--- Information provided Enclosed Below ---

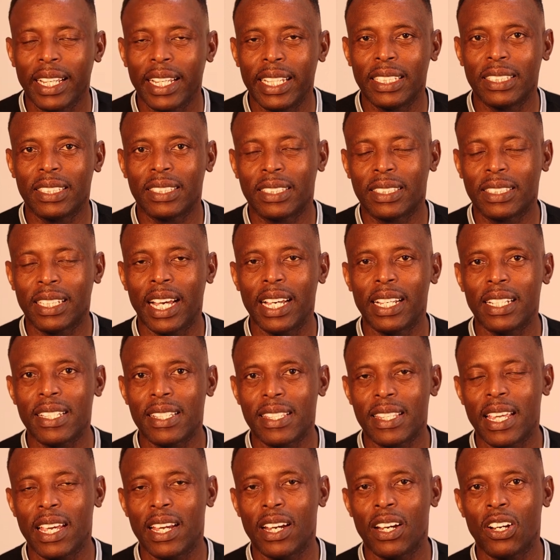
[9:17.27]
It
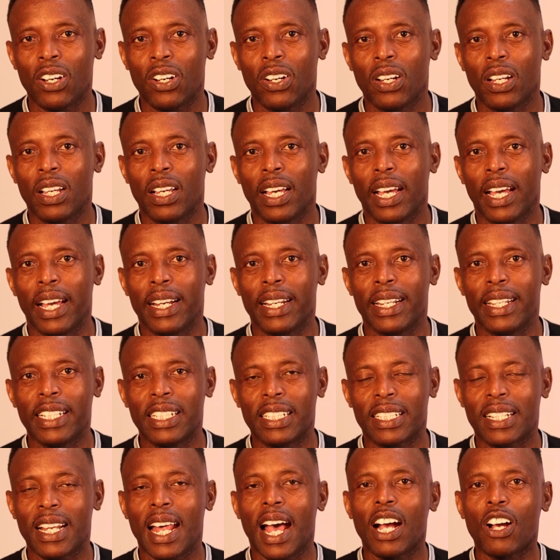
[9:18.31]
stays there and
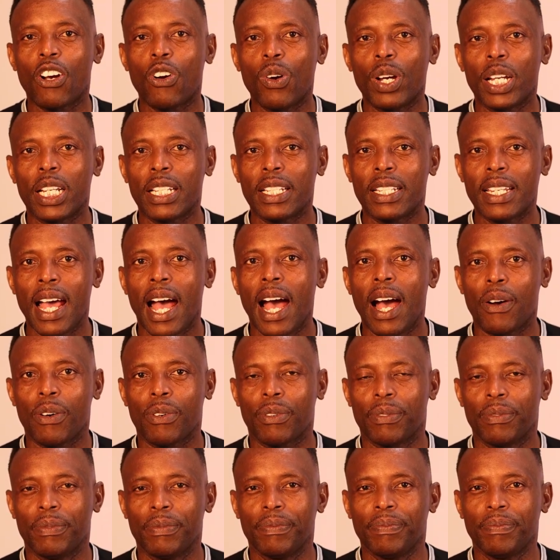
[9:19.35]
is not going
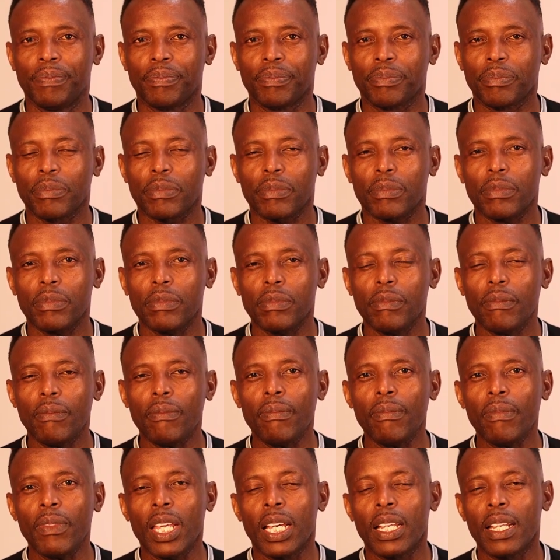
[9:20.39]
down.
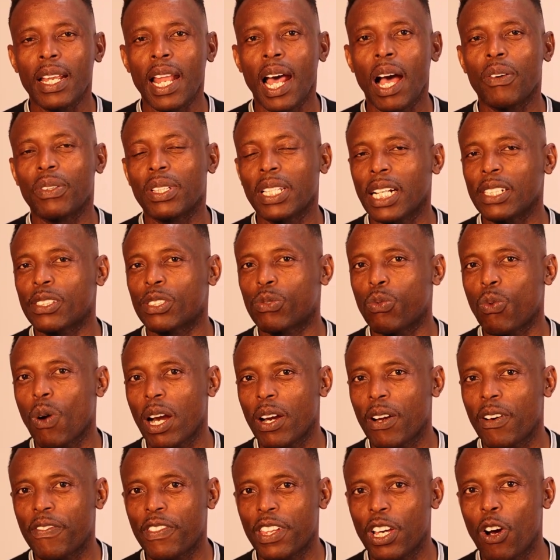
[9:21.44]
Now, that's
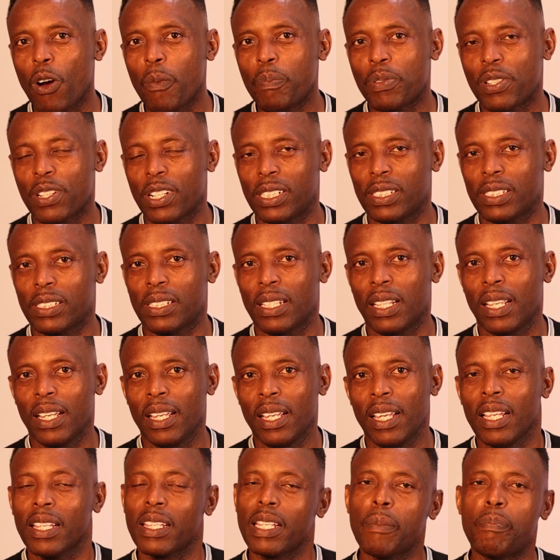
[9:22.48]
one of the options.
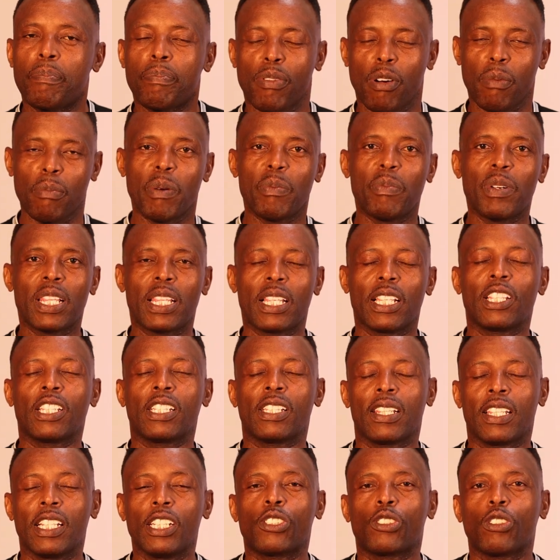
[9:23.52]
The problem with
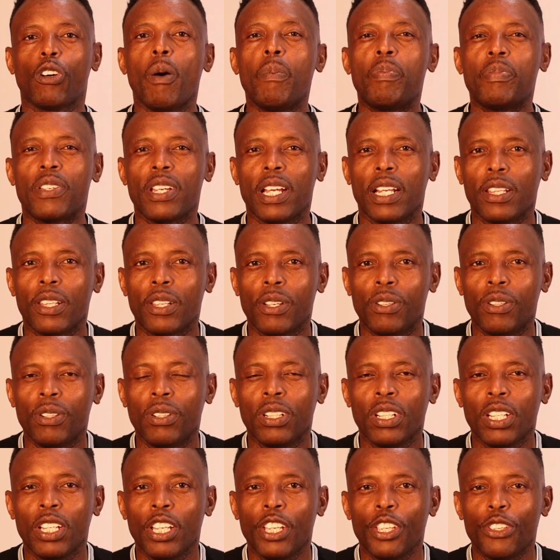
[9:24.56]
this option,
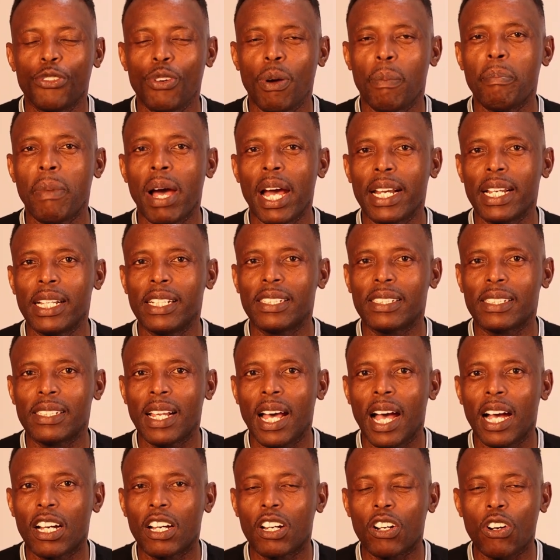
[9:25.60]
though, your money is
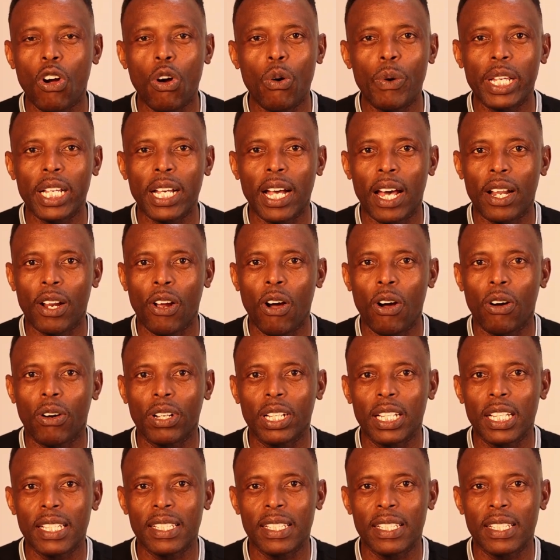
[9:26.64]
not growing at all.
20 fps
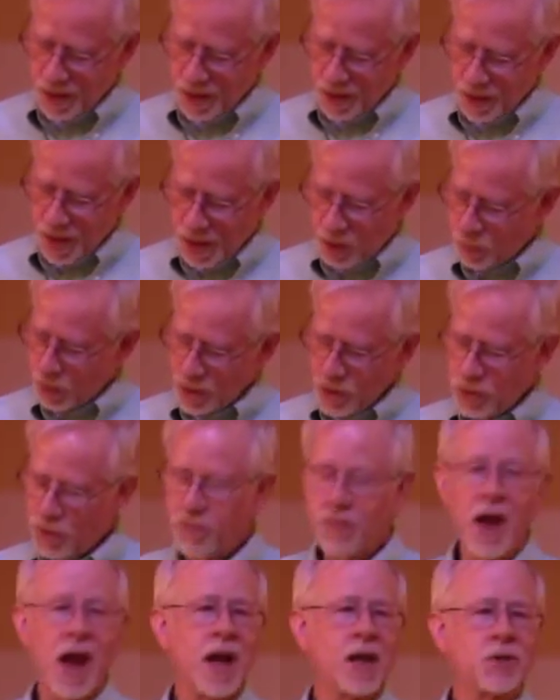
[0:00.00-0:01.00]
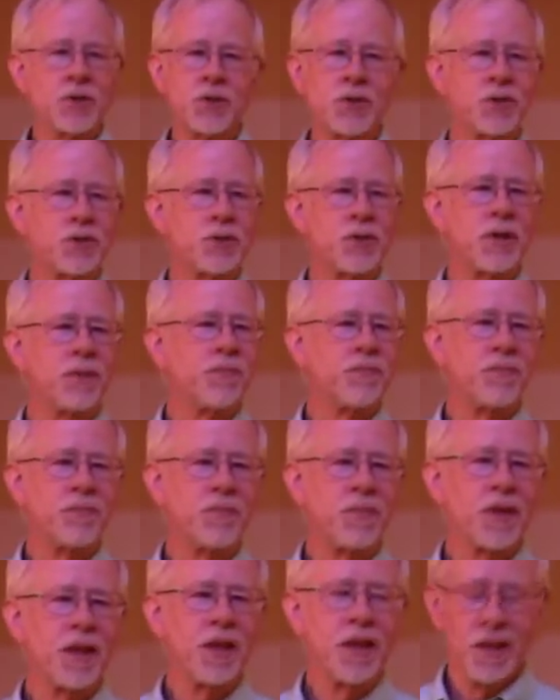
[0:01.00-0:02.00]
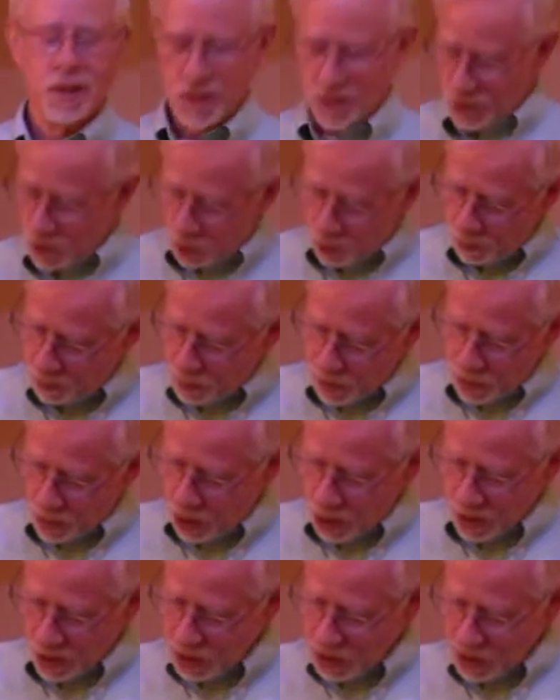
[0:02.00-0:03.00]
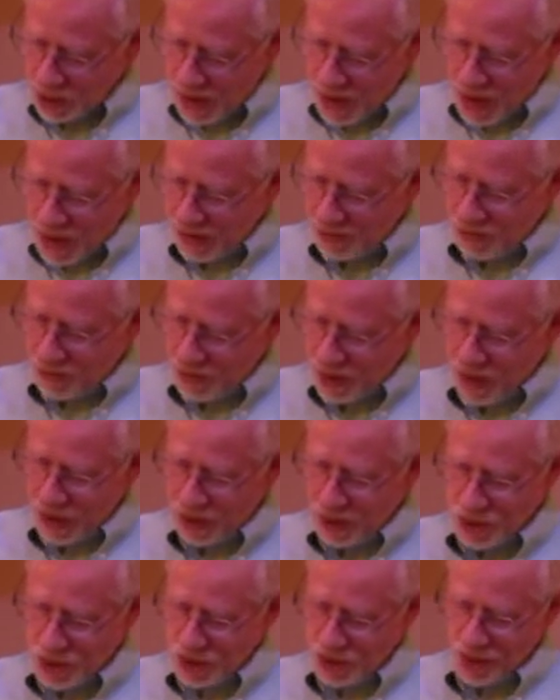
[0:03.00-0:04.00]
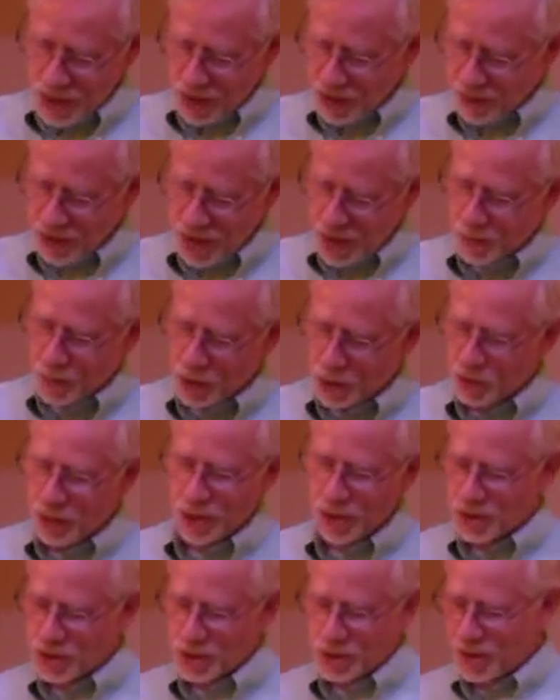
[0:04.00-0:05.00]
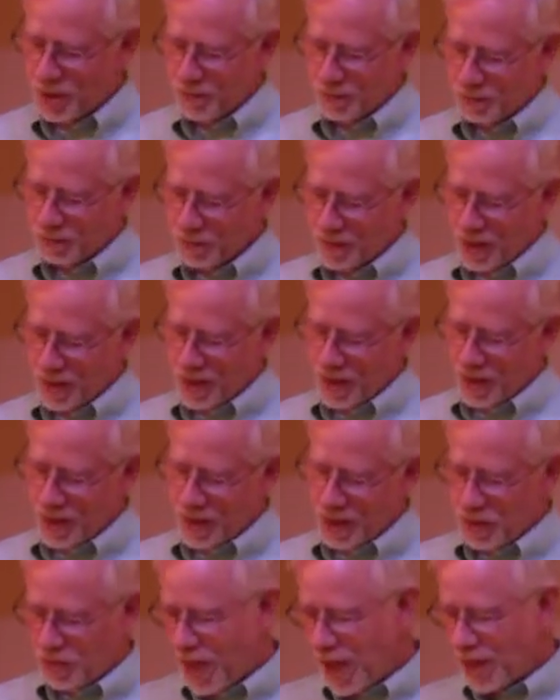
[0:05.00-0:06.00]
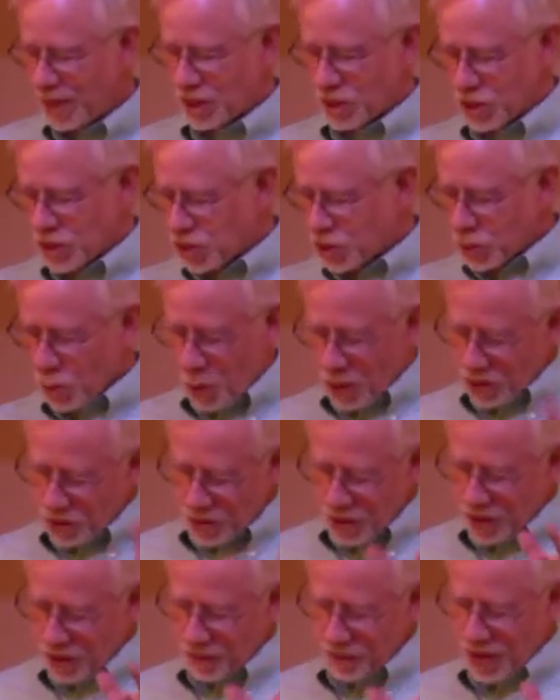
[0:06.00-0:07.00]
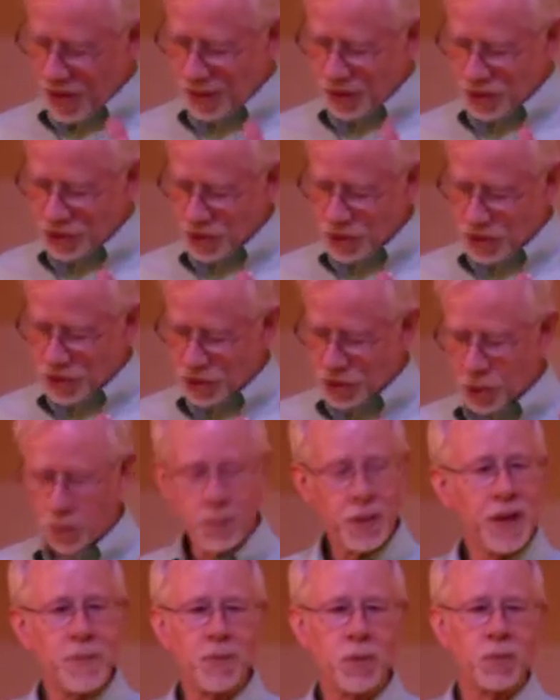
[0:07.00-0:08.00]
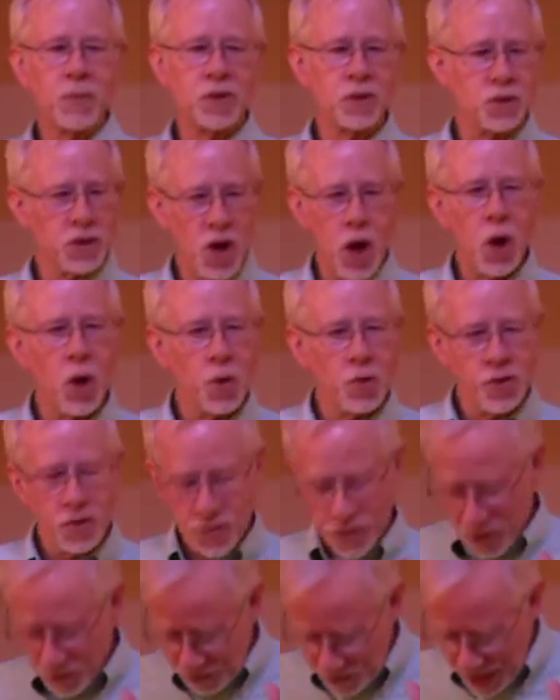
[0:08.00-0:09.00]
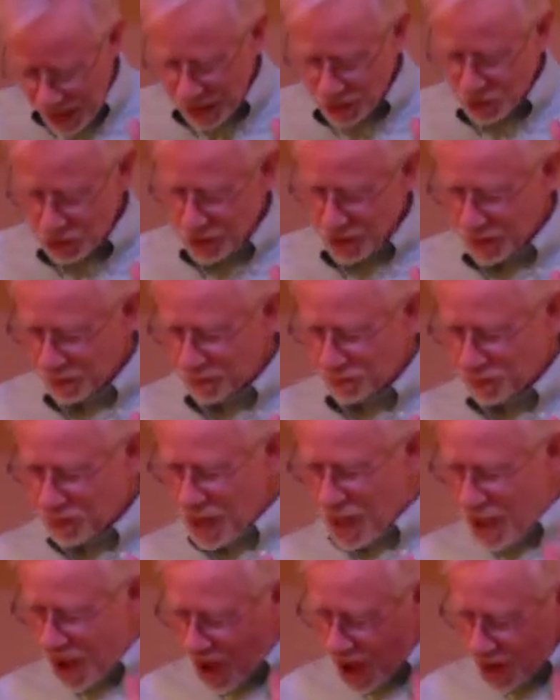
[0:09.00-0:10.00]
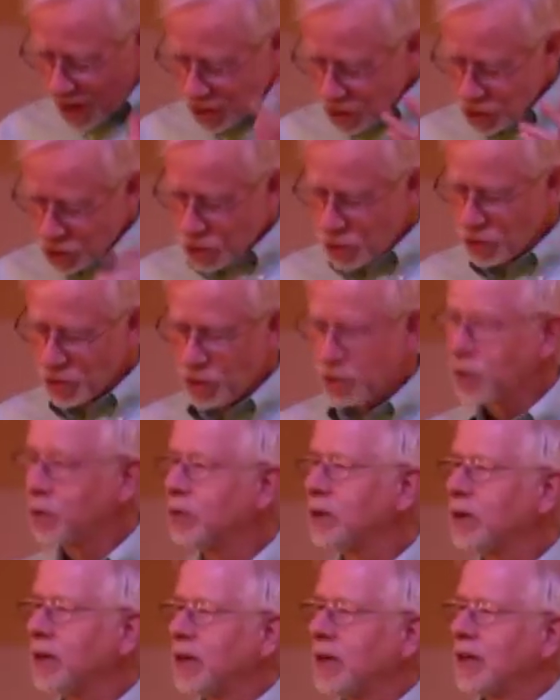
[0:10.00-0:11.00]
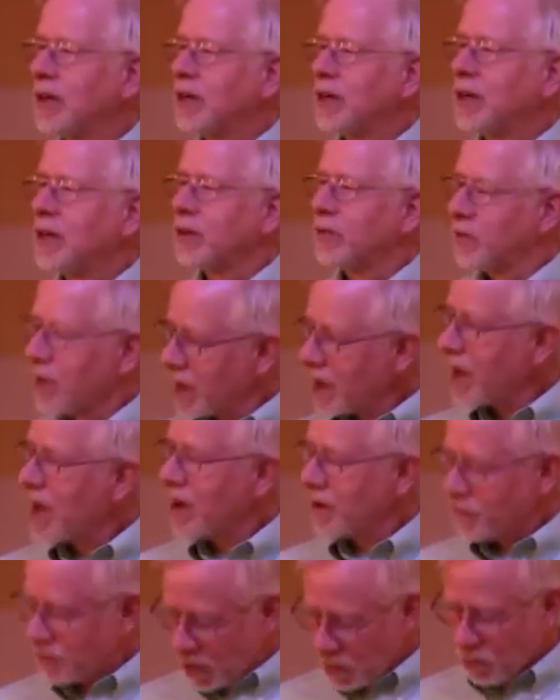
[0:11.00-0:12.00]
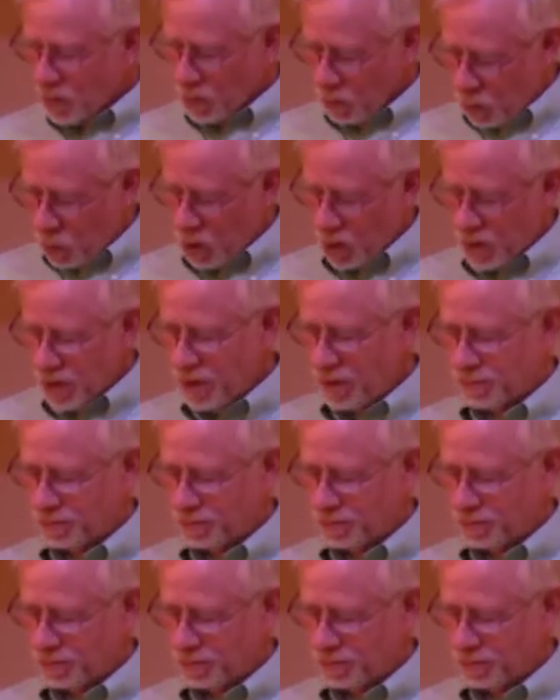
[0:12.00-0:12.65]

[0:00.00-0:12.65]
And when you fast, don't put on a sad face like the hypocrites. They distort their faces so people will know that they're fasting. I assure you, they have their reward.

--- End of Enclosed Information provided ---

What is being asked: Reproduce all entries exactly. Pictures do not belong in the copy.

Answer space:
[9:17.27]
It
[9:18.31]
stays there and
[9:19.35]
is not going
[9:20.39]
down.
[9:21.44]
Now, that's
[9:22.48]
one of the options.
[9:23.52]
The problem with
[9:24.56]
this option,
[9:25.60]
though, your money is
[9:26.64]
not growing at all.
20 fps
[0:00.00-0:01.00]
[0:01.00-0:02.00]
[0:02.00-0:03.00]
[0:03.00-0:04.00]
[0:04.00-0:05.00]
[0:05.00-0:06.00]
[0:06.00-0:07.00]
[0:07.00-0:08.00]
[0:08.00-0:09.00]
[0:09.00-0:10.00]
[0:10.00-0:11.00]
[0:11.00-0:12.00]
[0:12.00-0:12.65]

[0:00.00-0:12.65]
And when you fast, don't put on a sad face like the hypocrites. They distort their faces so people will know that they're fasting. I assure you, they have their reward.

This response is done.